The following must exist (most already wired in platform/fiab/bicep/): - Azure AI Foundry hub + project (already deployed; gpt-4o deployment used for NL2SQL planning) - Azure OpenAI with Content Safety integration + abuse-monitoring tenant settings enabled - Cross-geo AI processing tenant setting enabled (required outside US/EU regions per Fabric data-agent tenant settings) - Azure AI Search (optional but recommended for retrieval over per-source instructions / few-shot examples — reuse existing loom-items index plus a new data-agent-instructions index) - At least one bound data source from: Lakehouse, Warehouse, KQL DB (Eventhouse), Power BI semantic model, Ontology — each already deployable via existing bicep modules - AAD app role assignments so the signed-in Loom user can be granted: Build on PBI semantic models, Read on Lakehouse/Warehouse, Reader on KQL DB, READ on the data agent itself (these are user-level, not MI — Fabric data agents are user-identity-only) - AI Foundry RBAC: developers need Foundry User (formerly Azure AI User) for the Foundry-side consumption demo - Purview account + scanned data sources for governance policy enforcement (already in bicep) - Tenant admin steps (document in docs/fiab/v3-tenant-bootstrap.md): enable Fabric data-agent tenant setting, enable Microsoft Copilot in Fabric tenant setting, enable cross-geo AI processing if applicable

Estimated effort

  • Session N+1 (~3 hrs) — typed five-source picker + per-source table selection + remove invented Model/Synapse-Serverless fields + Cosmos state migration to source-array shape
  • Session N+2 (~3 hrs) — per-source instructions drawer with the structured template + question→query pair editor + 15k-char agent-level instructions full-screen editor
  • Session N+3 (~3 hrs) — test chat pane (Assistants API integration, streaming responses, SQL/DAX/KQL expander, source badge, feedback thumbs)

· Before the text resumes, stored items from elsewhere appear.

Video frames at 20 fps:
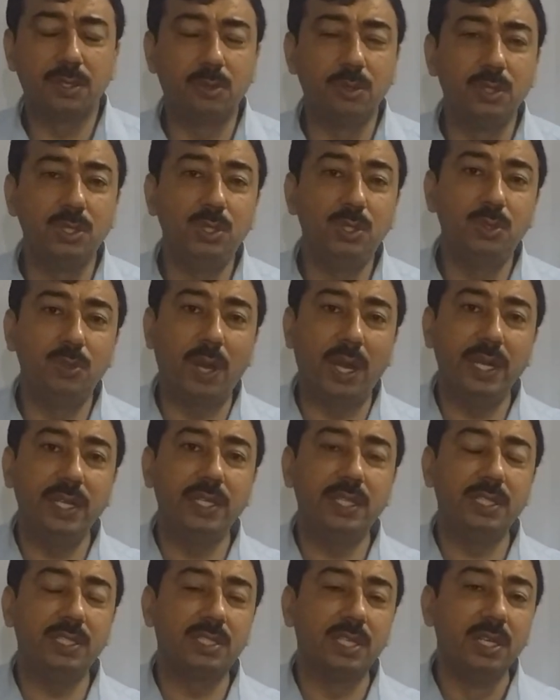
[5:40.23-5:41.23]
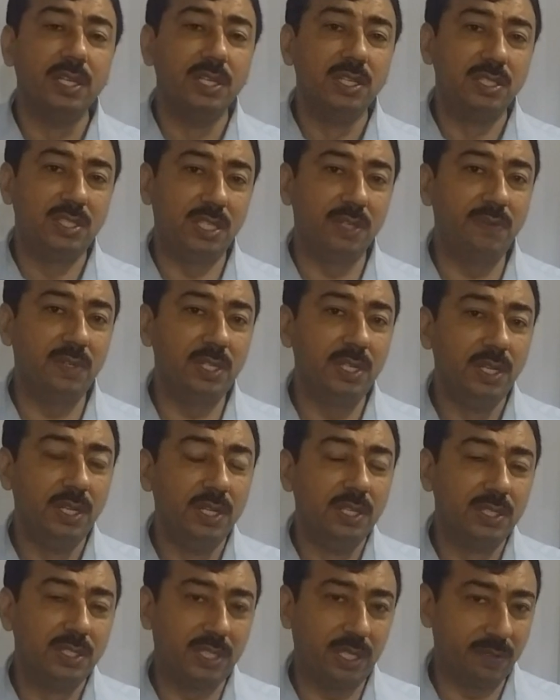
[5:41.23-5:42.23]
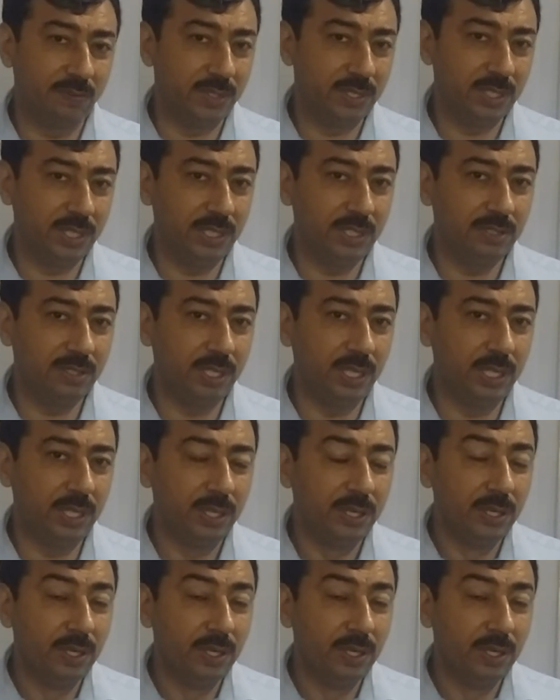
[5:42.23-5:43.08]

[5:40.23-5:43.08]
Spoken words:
could join this civil service easily.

  • Session N+4 (~2 hrs) — Publish flow (description prompt, draft/published version split, surface workspace_id/artifact_id pair with copy-to-clipboard for Foundry connection mint)

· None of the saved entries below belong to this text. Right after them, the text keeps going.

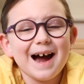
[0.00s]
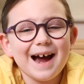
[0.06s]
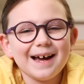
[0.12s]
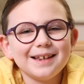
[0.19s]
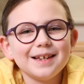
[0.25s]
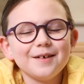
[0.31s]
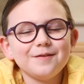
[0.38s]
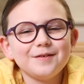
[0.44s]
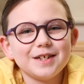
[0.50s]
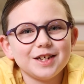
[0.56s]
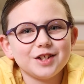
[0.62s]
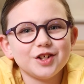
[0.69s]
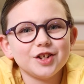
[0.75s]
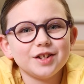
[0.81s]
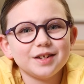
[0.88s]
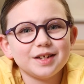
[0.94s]
I love
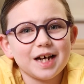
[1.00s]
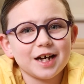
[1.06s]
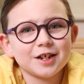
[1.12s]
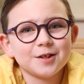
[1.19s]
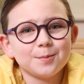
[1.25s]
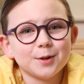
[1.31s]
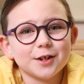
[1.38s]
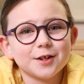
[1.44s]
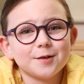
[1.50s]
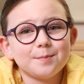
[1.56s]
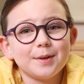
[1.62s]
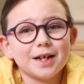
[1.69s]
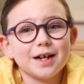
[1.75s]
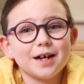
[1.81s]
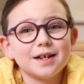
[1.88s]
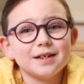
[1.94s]
teaching textbooks
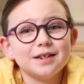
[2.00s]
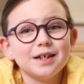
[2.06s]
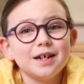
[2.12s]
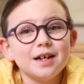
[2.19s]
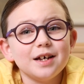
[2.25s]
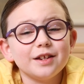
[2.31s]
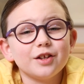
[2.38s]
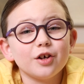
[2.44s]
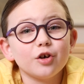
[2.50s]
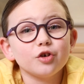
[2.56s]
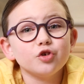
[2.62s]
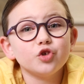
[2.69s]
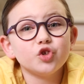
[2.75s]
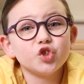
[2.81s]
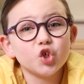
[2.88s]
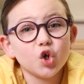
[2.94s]
because there are
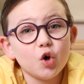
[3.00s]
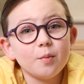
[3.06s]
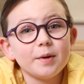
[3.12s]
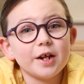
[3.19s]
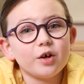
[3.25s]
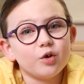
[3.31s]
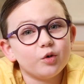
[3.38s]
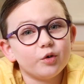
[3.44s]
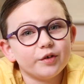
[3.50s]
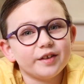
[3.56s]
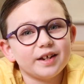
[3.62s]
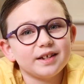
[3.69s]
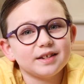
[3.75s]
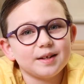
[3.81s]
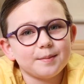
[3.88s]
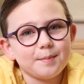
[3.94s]
so many cool
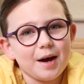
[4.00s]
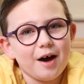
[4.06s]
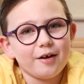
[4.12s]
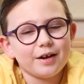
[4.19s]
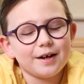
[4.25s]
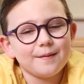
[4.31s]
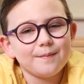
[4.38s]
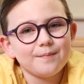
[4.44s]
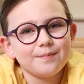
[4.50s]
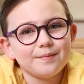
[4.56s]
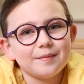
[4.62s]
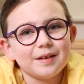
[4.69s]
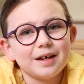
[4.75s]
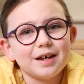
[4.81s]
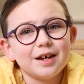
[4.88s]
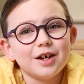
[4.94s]
things about it.
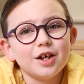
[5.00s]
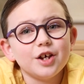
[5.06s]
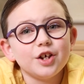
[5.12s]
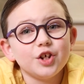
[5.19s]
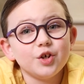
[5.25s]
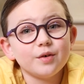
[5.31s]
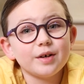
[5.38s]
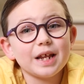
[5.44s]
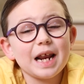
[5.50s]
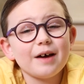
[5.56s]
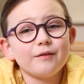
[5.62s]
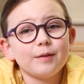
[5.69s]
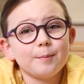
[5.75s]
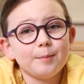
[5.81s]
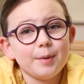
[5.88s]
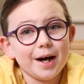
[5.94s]
You can
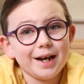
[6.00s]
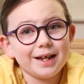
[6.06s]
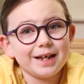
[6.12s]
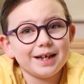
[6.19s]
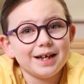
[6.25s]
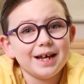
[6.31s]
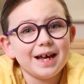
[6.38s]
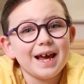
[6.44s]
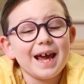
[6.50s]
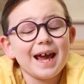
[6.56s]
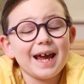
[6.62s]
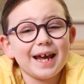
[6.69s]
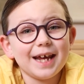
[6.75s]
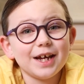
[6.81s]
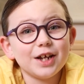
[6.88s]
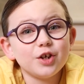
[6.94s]
have a buddy,
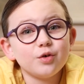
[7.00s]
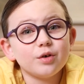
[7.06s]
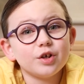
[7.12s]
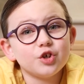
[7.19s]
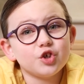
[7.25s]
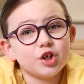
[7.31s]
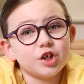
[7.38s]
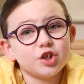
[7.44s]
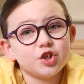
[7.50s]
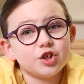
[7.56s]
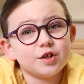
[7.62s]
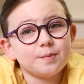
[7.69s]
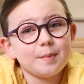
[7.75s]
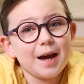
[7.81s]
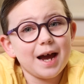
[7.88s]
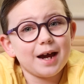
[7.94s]
and you can change
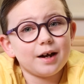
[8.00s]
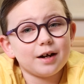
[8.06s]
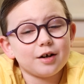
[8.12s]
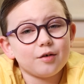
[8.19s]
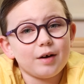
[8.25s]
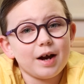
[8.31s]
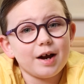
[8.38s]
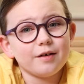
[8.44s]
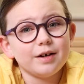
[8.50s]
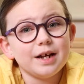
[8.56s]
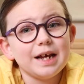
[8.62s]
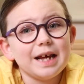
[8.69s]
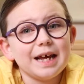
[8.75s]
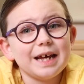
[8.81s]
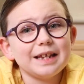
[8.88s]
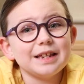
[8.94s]
its
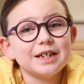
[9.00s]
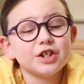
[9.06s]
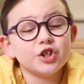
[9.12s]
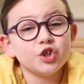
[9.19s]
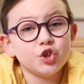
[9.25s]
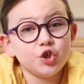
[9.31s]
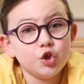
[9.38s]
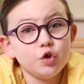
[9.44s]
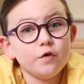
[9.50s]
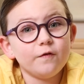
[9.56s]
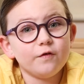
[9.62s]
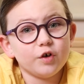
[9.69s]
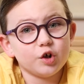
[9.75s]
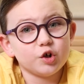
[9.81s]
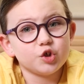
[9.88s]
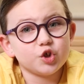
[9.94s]
background in this new
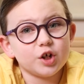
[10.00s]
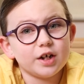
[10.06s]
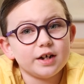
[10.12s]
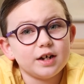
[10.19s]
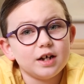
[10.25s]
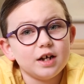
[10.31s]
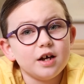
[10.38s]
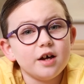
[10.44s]
version.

  • Session N+5 (~3 hrs) — Diagnostics tab, sharing + Purview pre-flight, Foundry/Copilot-Studio handoff links, tenant-settings MessageBar gate
  • Session N+6 (~2 hrs) — Vitest + Playwright coverage; end-to-end UAT publishing a draft and consuming it from a real Foundry project

Total: ~16 hrs spread across 6 focused sessions. Current grade: D (stubbed) — renders, persists to Cosmos, but no backing service and several invented fields. Target: A+ after Session N+6 with bicep parity + tenant-bootstrap docs + Vitest/Playwright coverage.